- PROBLEM REQUIREMENTS:
Return nothing but the lines from the one with "Video frames at" through the one with "Transcript: and bust" in the data below, word for word and without pictures.

• • • • • • •

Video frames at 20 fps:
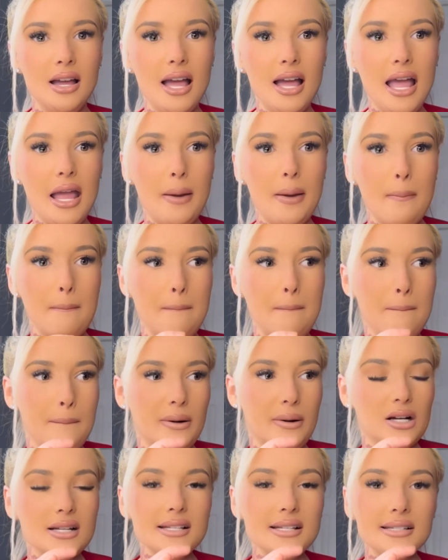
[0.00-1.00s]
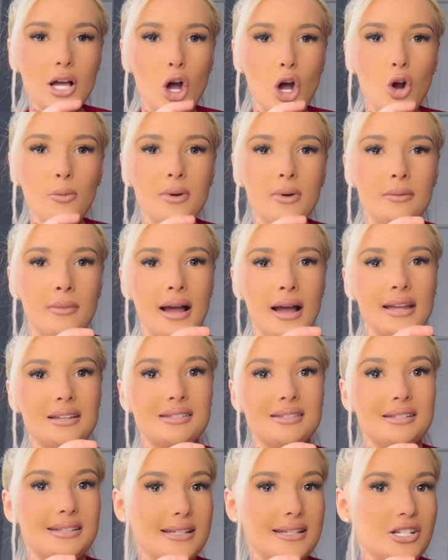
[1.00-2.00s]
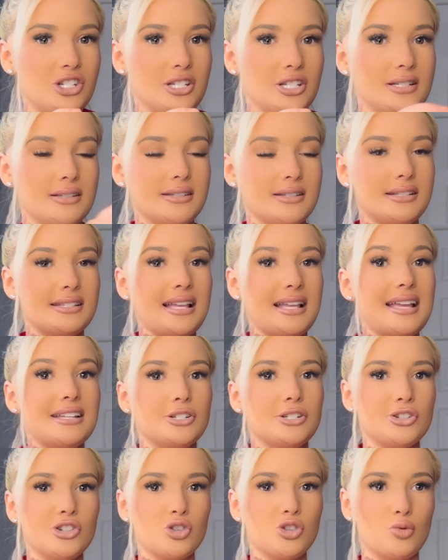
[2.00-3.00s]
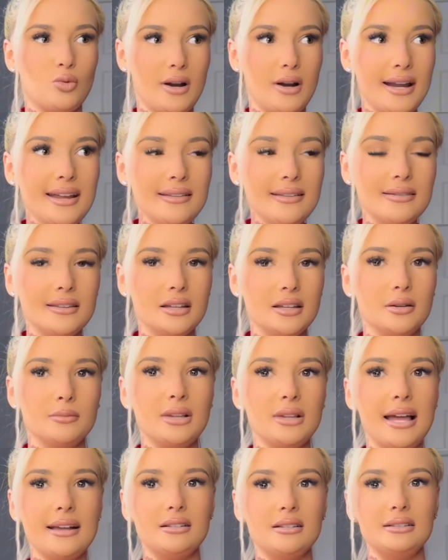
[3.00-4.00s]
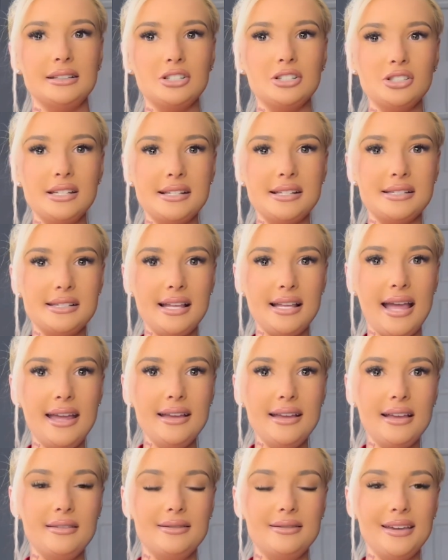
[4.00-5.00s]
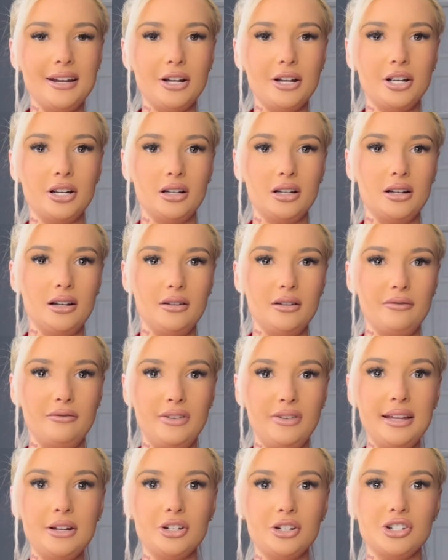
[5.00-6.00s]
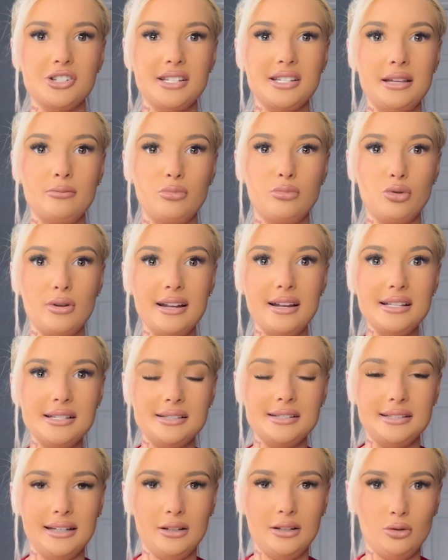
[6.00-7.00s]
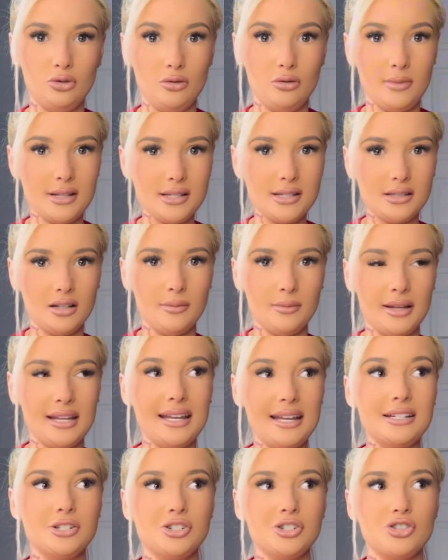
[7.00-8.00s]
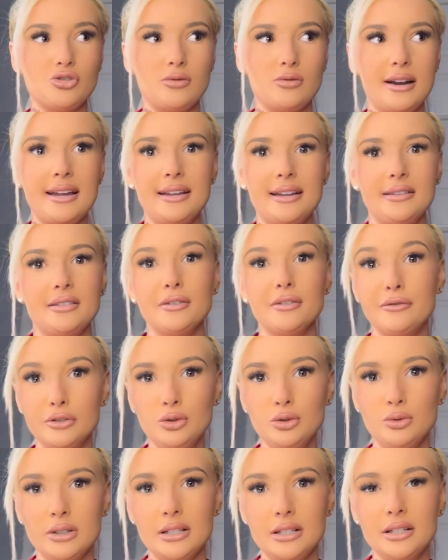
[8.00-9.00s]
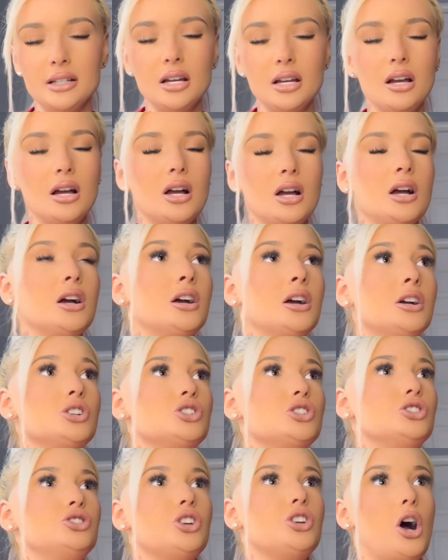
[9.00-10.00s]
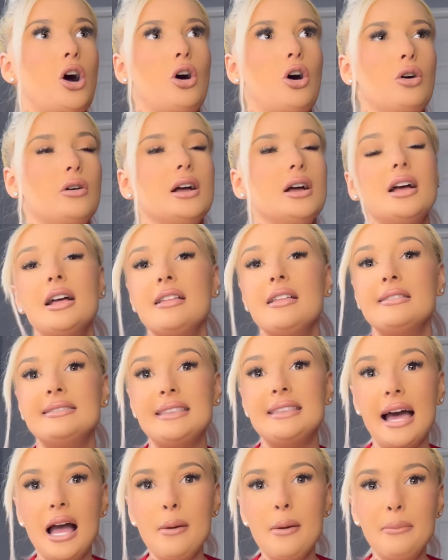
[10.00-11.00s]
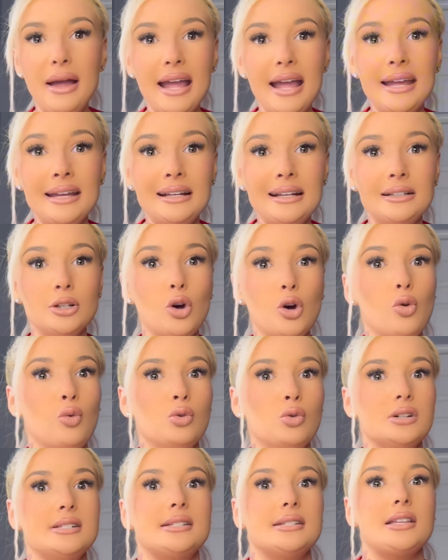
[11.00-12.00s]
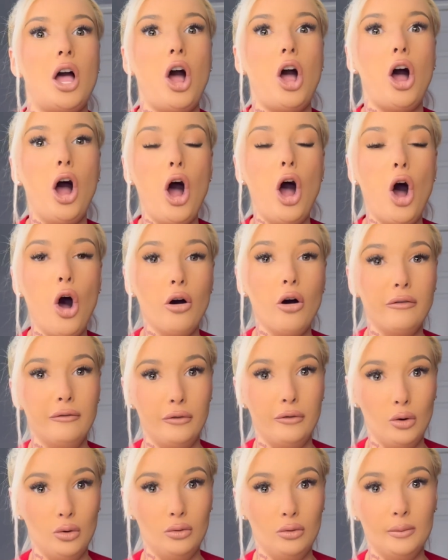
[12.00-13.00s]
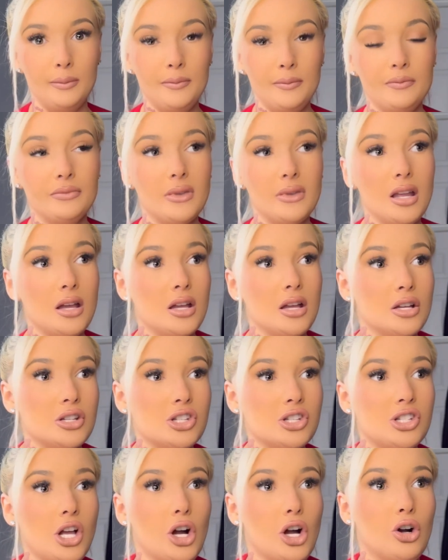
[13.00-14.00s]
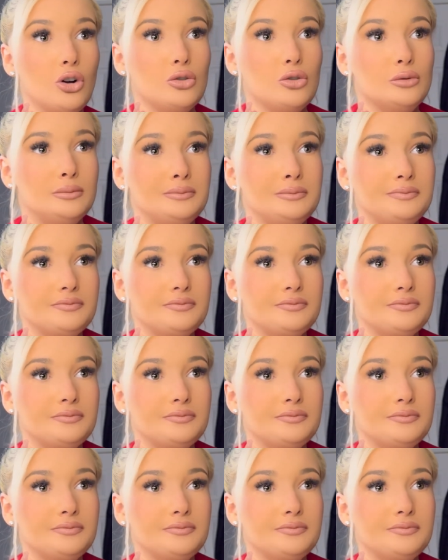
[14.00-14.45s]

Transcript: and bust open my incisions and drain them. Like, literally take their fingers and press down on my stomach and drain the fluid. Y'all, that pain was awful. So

• • • • • • •

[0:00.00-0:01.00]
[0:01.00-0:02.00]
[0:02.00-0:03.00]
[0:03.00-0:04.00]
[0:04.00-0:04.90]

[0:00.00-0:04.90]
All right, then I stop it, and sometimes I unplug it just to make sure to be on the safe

• • • • • • •

- PROBLEM SOLUTION:
Video frames at 20 fps:
[0.00-1.00s]
[1.00-2.00s]
[2.00-3.00s]
[3.00-4.00s]
[4.00-5.00s]
[5.00-6.00s]
[6.00-7.00s]
[7.00-8.00s]
[8.00-9.00s]
[9.00-10.00s]
[10.00-11.00s]
[11.00-12.00s]
[12.00-13.00s]
[13.00-14.00s]
[14.00-14.45s]

Transcript: and bust open my incisions and drain them. Like, literally take their fingers and press down on my stomach and drain the fluid. Y'all, that pain was awful. So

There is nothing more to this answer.